Saved data entries:
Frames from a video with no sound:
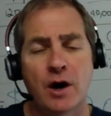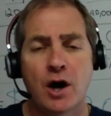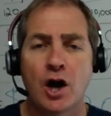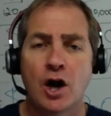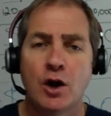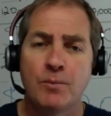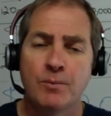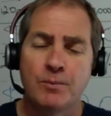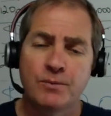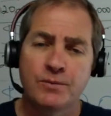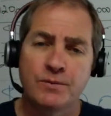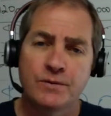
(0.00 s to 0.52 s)
I
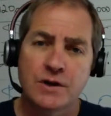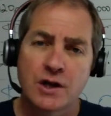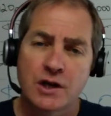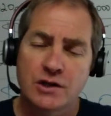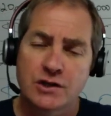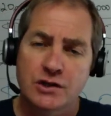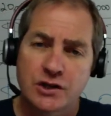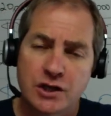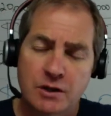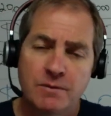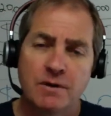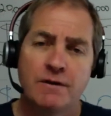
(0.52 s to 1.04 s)
hope
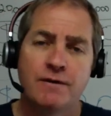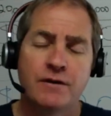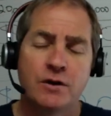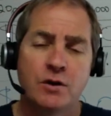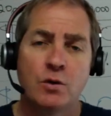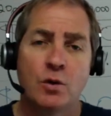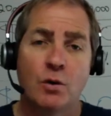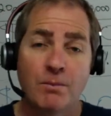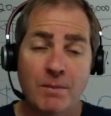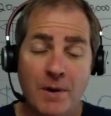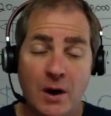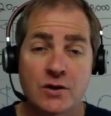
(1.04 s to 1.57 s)
that some of
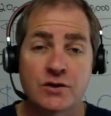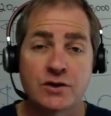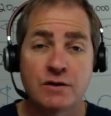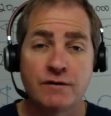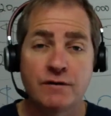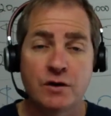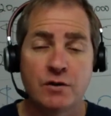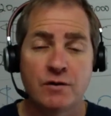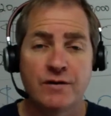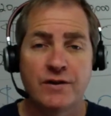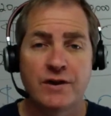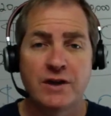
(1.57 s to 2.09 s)
you or most
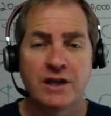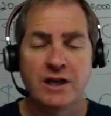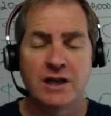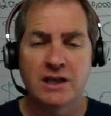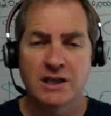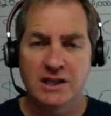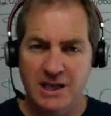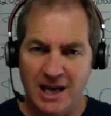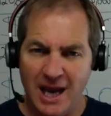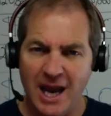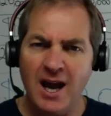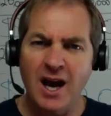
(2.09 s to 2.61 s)
of you are
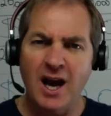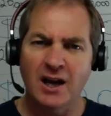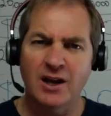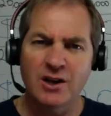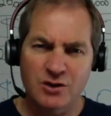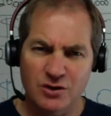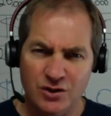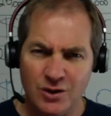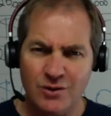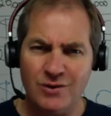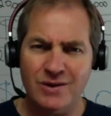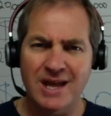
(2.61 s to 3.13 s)
thinking, yeah, I
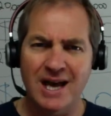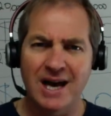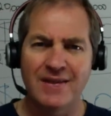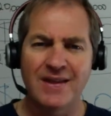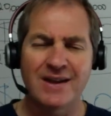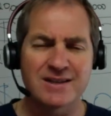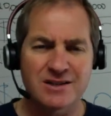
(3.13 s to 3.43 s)
can do that.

### What the task asks
Please repeat, exactly and with nothing else, the lines from the one containing "(0.00 s to 0.52 s)" to the last line of the entries, both included, excluding any pictures.

### Exercise solution
(0.00 s to 0.52 s)
I
(0.52 s to 1.04 s)
hope
(1.04 s to 1.57 s)
that some of
(1.57 s to 2.09 s)
you or most
(2.09 s to 2.61 s)
of you are
(2.61 s to 3.13 s)
thinking, yeah, I
(3.13 s to 3.43 s)
can do that.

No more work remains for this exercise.